Data for processing:
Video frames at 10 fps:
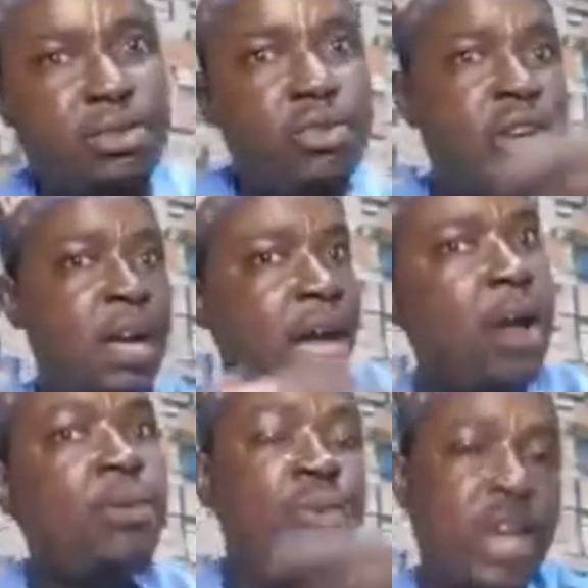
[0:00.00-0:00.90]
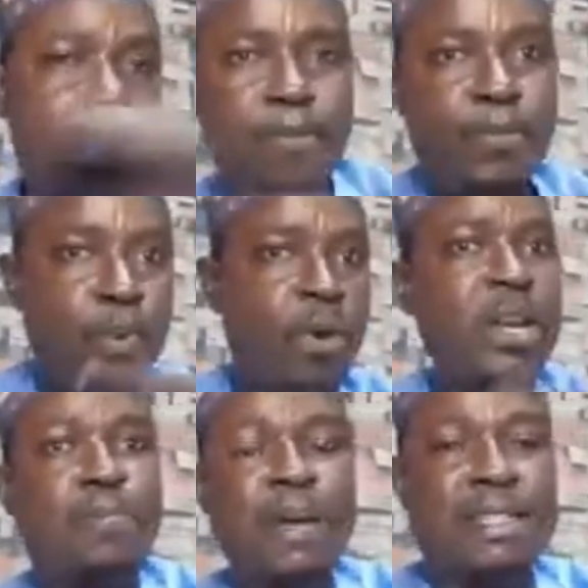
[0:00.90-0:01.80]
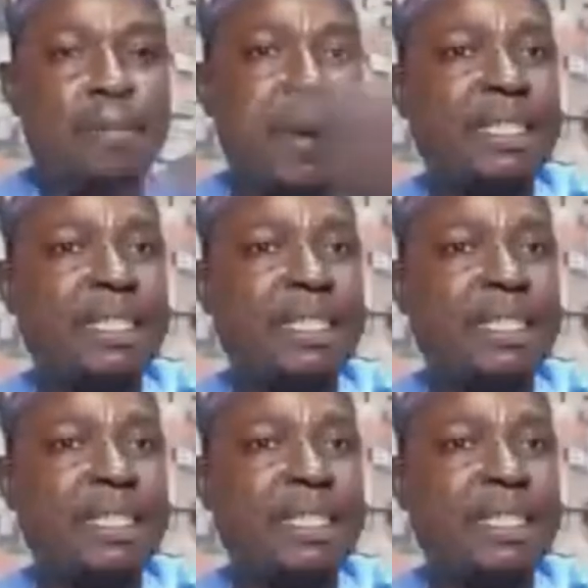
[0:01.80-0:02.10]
No? And we only pete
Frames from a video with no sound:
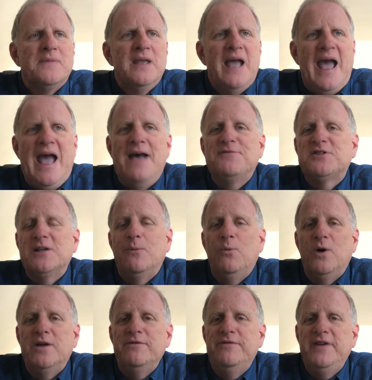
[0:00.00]
Have
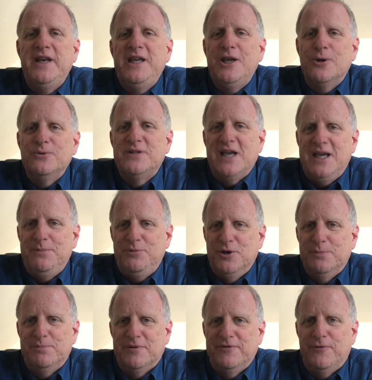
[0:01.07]
someone videotape your
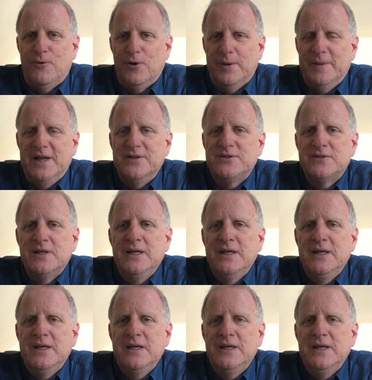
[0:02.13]
performance.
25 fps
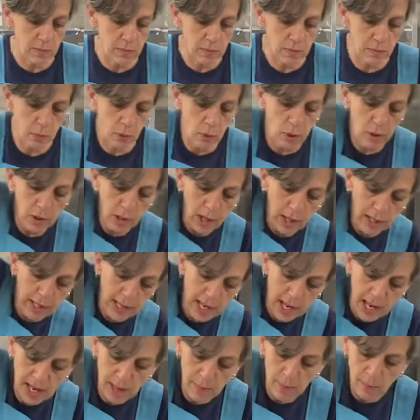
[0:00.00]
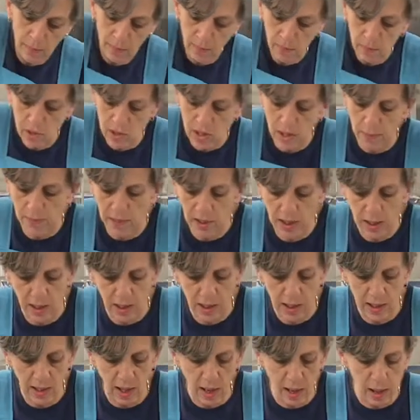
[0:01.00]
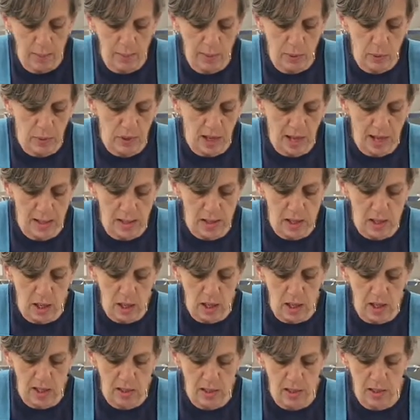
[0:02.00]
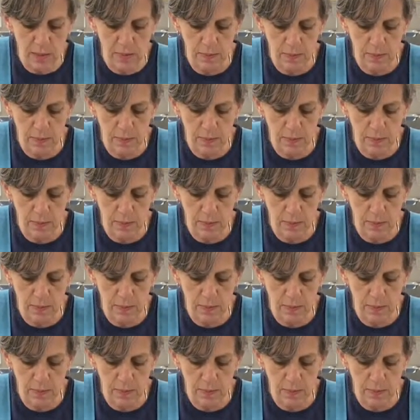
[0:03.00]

or a game, something like that, about that size.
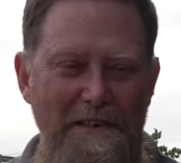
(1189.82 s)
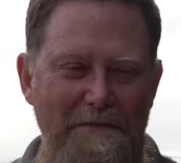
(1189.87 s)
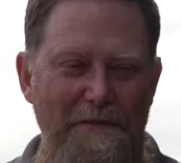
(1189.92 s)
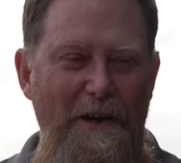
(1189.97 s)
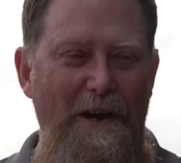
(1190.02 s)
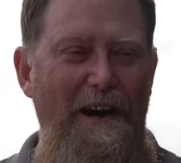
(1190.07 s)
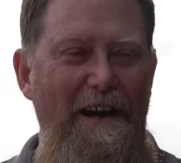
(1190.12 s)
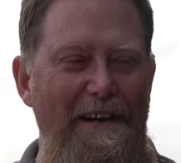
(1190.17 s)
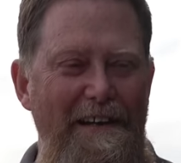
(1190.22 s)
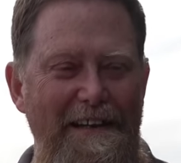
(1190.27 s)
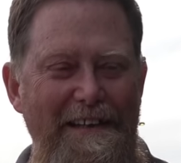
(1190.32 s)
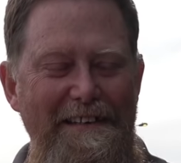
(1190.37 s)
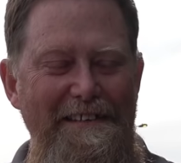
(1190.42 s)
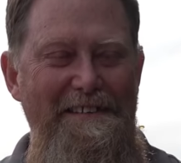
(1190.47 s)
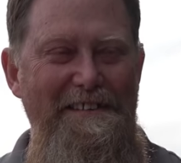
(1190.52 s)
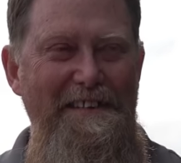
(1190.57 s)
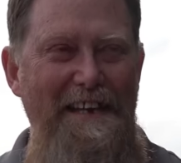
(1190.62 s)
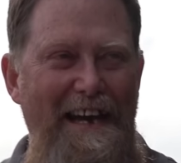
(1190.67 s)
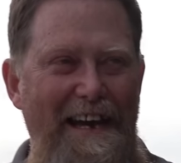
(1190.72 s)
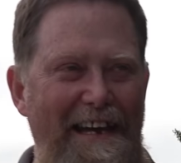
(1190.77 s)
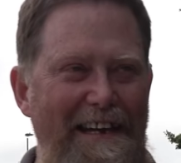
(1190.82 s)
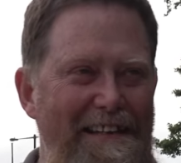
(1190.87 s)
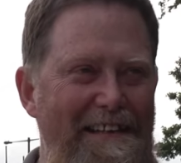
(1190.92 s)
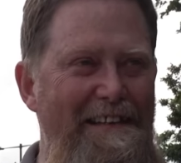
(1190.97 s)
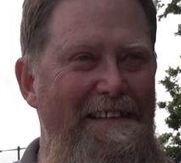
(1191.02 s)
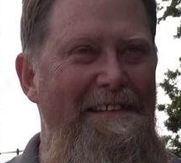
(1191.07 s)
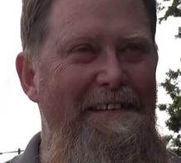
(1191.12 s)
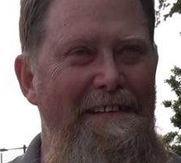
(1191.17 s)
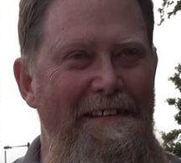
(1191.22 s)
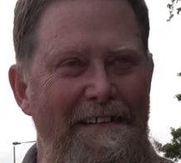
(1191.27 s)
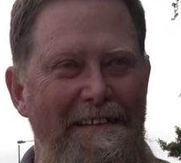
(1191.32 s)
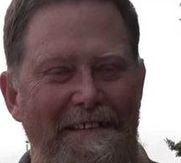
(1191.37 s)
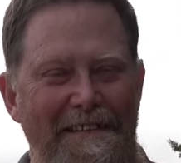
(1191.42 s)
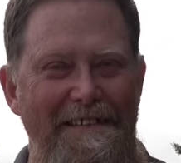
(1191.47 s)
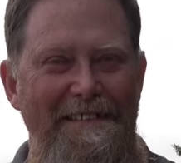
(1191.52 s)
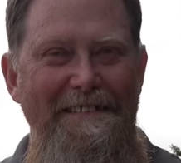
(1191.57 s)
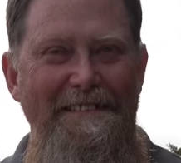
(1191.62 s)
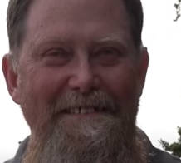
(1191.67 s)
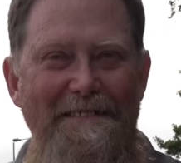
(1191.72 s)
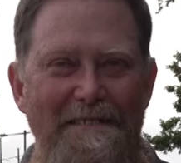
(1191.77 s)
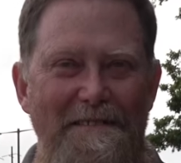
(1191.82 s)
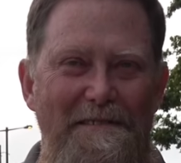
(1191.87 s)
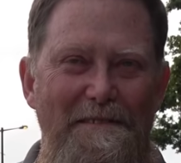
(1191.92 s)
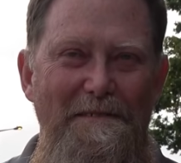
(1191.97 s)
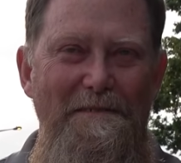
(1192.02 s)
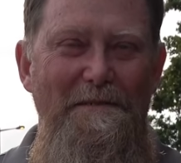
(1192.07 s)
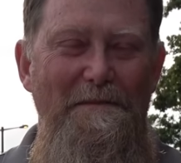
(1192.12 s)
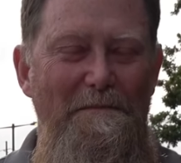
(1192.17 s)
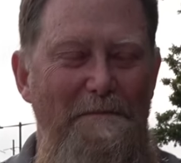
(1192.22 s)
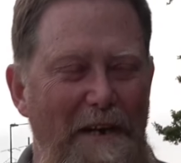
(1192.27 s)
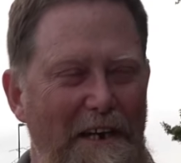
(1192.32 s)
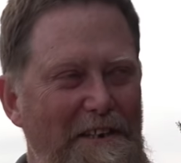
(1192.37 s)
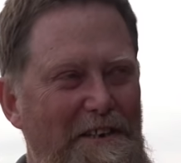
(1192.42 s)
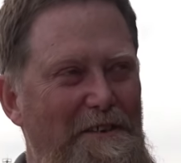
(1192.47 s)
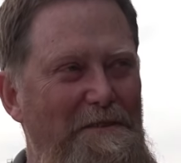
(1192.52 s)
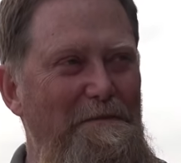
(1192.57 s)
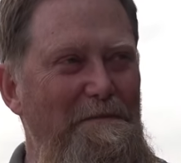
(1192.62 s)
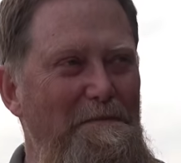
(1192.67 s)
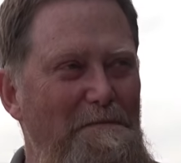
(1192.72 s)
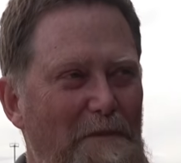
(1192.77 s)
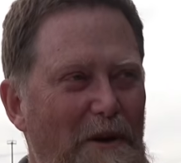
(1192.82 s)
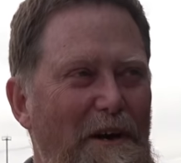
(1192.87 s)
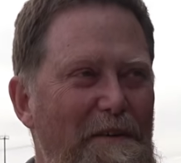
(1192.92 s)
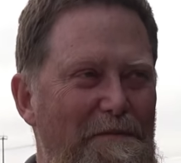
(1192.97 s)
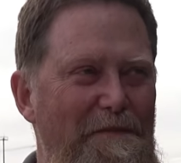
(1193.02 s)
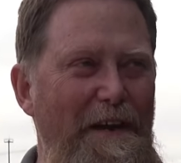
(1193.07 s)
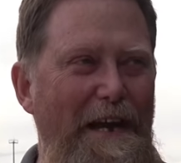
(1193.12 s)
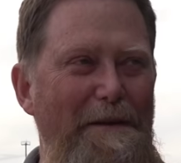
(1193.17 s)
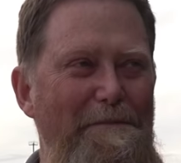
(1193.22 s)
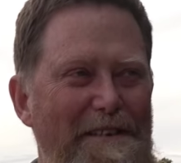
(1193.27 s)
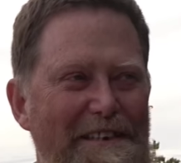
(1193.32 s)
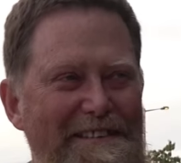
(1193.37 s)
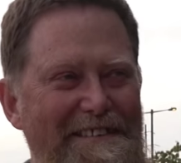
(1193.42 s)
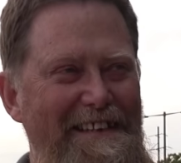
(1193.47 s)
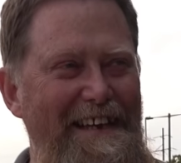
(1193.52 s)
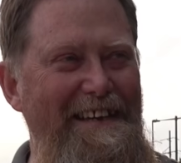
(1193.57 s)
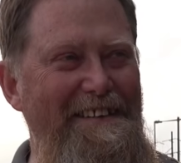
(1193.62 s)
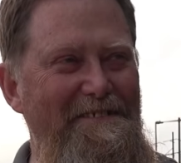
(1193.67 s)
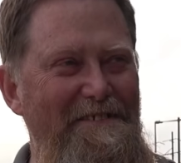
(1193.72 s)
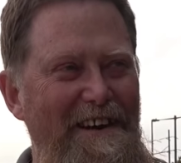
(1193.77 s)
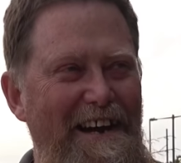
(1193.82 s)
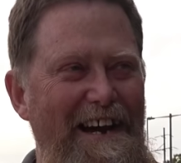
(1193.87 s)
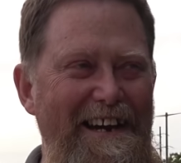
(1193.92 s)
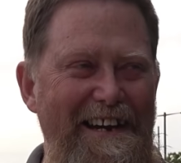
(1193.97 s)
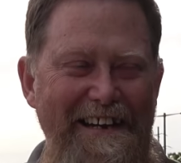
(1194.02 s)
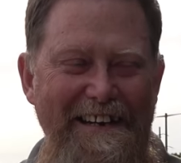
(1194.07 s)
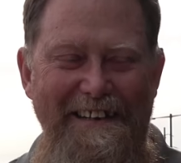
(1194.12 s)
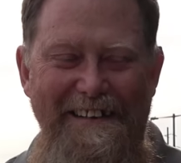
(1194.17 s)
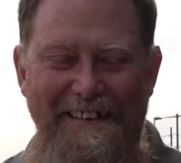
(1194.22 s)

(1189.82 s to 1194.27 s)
of art inside, much more famous than Rocky.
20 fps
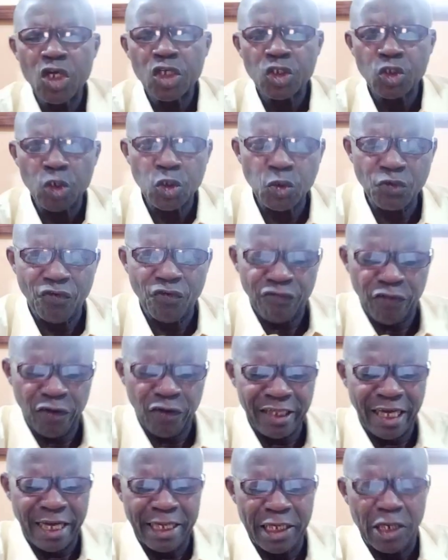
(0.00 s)
So to
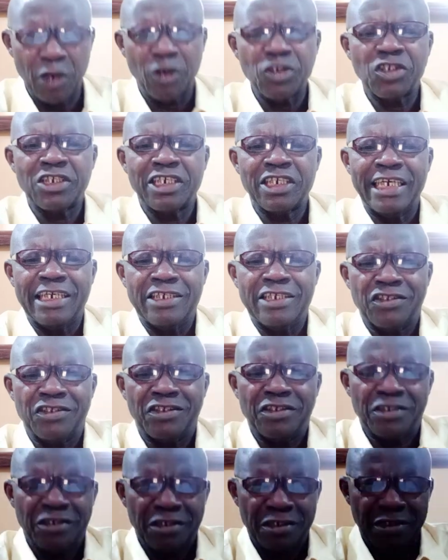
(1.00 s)
further
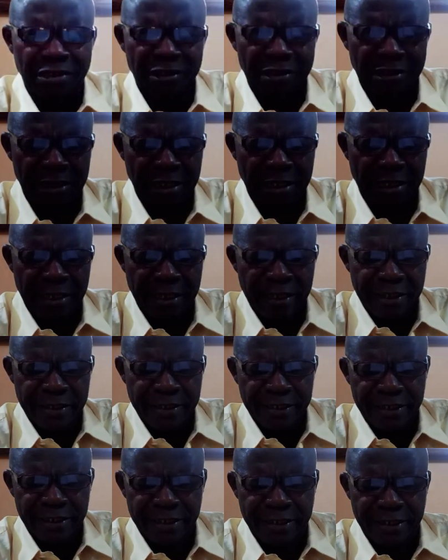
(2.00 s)
illustrate
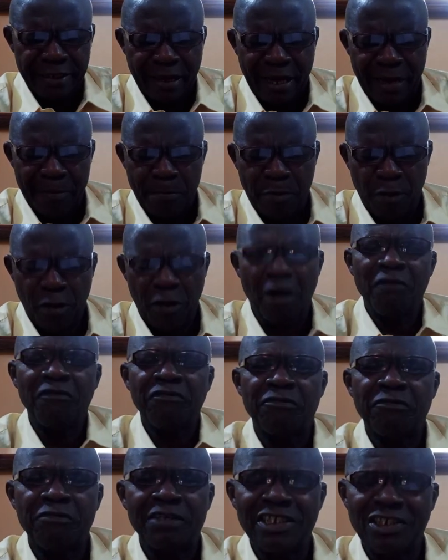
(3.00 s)
the
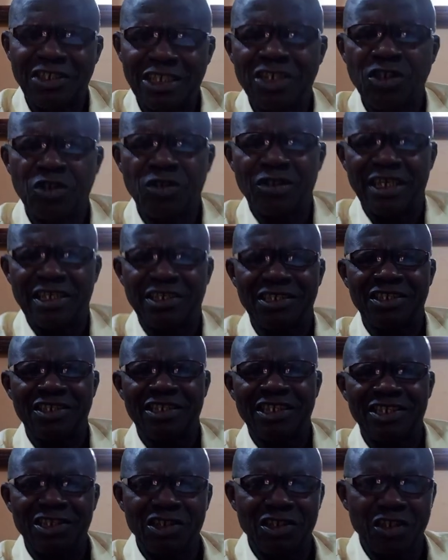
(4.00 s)
above distinction, that
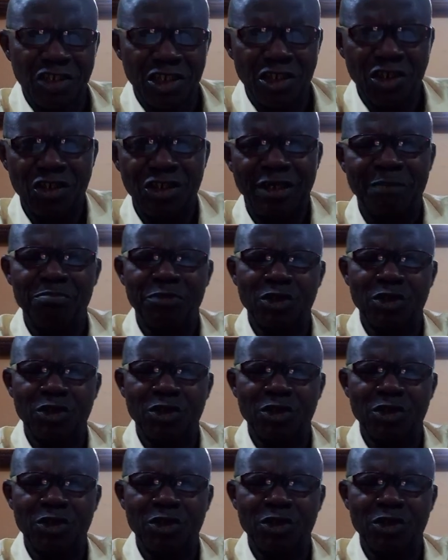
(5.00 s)
is, the distinction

The task:
Everything above from the line that has "(1191.57 s)" down to the line that has "(1194.22 s)" should be output exactly, with both of those lines included. Leave the pictures behind.

Solution:
(1191.57 s)
(1191.62 s)
(1191.67 s)
(1191.72 s)
(1191.77 s)
(1191.82 s)
(1191.87 s)
(1191.92 s)
(1191.97 s)
(1192.02 s)
(1192.07 s)
(1192.12 s)
(1192.17 s)
(1192.22 s)
(1192.27 s)
(1192.32 s)
(1192.37 s)
(1192.42 s)
(1192.47 s)
(1192.52 s)
(1192.57 s)
(1192.62 s)
(1192.67 s)
(1192.72 s)
(1192.77 s)
(1192.82 s)
(1192.87 s)
(1192.92 s)
(1192.97 s)
(1193.02 s)
(1193.07 s)
(1193.12 s)
(1193.17 s)
(1193.22 s)
(1193.27 s)
(1193.32 s)
(1193.37 s)
(1193.42 s)
(1193.47 s)
(1193.52 s)
(1193.57 s)
(1193.62 s)
(1193.67 s)
(1193.72 s)
(1193.77 s)
(1193.82 s)
(1193.87 s)
(1193.92 s)
(1193.97 s)
(1194.02 s)
(1194.07 s)
(1194.12 s)
(1194.17 s)
(1194.22 s)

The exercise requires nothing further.